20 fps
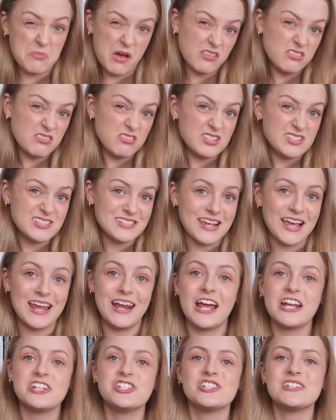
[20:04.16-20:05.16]
months and
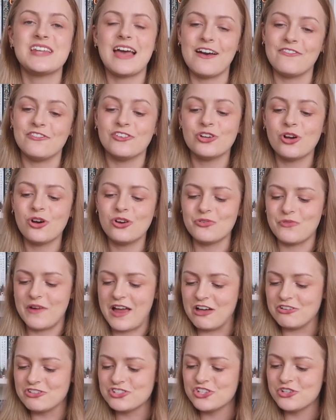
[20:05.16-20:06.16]
I just haven't got
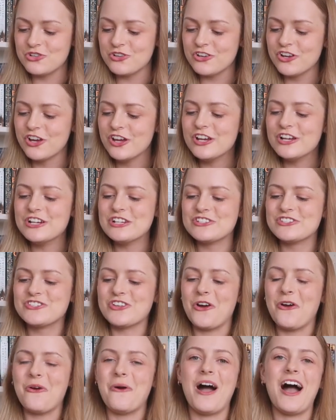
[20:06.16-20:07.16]
around to.
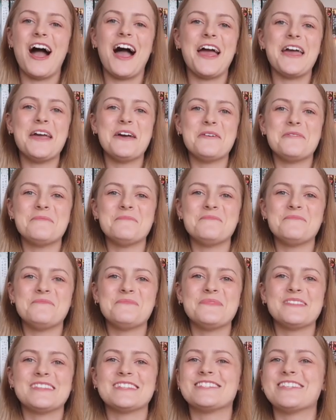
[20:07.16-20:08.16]
So I
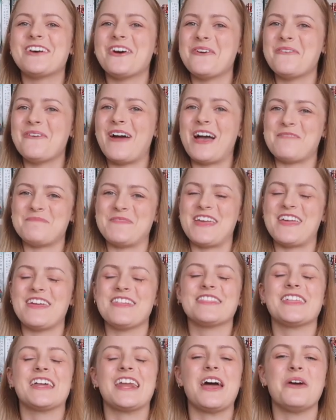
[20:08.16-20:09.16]
am so happy
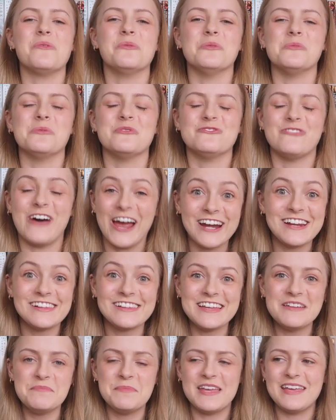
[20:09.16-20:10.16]
that I will
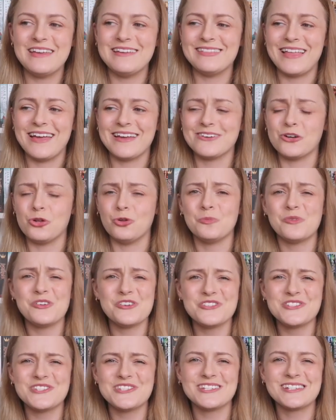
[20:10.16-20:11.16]
finally be like
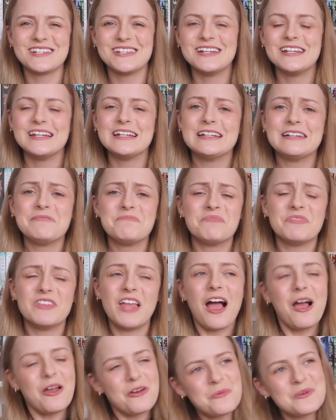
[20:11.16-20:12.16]
almost,
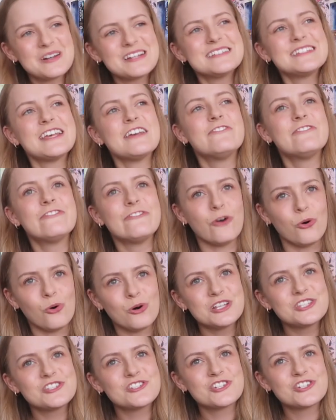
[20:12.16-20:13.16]
I don't want to say
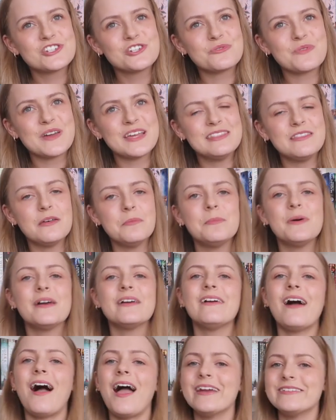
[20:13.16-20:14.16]
forced to read them, but
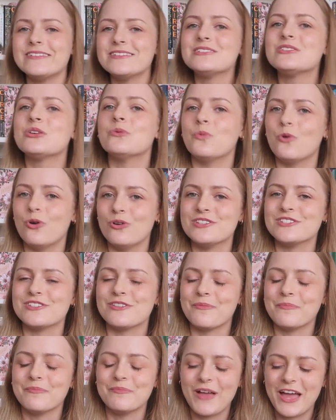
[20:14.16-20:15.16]
guided towards
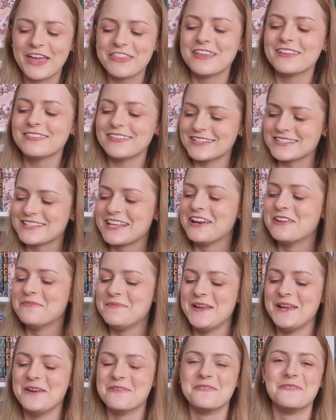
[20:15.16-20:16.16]
them. I think that's going to
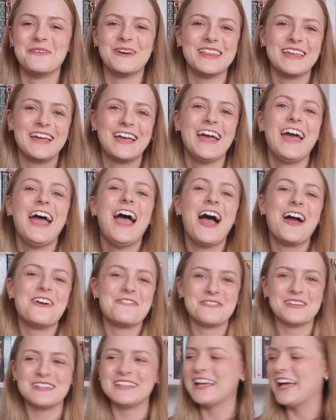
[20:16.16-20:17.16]
be a
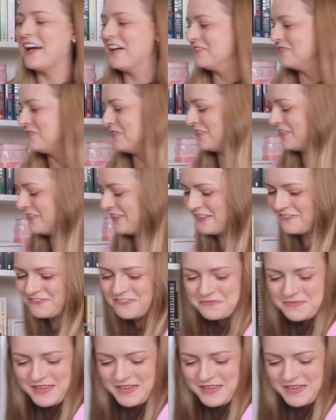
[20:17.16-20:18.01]
really helpful thing for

• • • • •

# [WORK ITEM]
If you see a picture in the listing, skip it while copying everything else exactly.

# [SOLUTION TO THIS TASK]
20 fps
[20:04.16-20:05.16]
months and
[20:05.16-20:06.16]
I just haven't got
[20:06.16-20:07.16]
around to.
[20:07.16-20:08.16]
So I
[20:08.16-20:09.16]
am so happy
[20:09.16-20:10.16]
that I will
[20:10.16-20:11.16]
finally be like
[20:11.16-20:12.16]
almost,
[20:12.16-20:13.16]
I don't want to say
[20:13.16-20:14.16]
forced to read them, but
[20:14.16-20:15.16]
guided towards
[20:15.16-20:16.16]
them. I think that's going to
[20:16.16-20:17.16]
be a
[20:17.16-20:18.01]
really helpful thing for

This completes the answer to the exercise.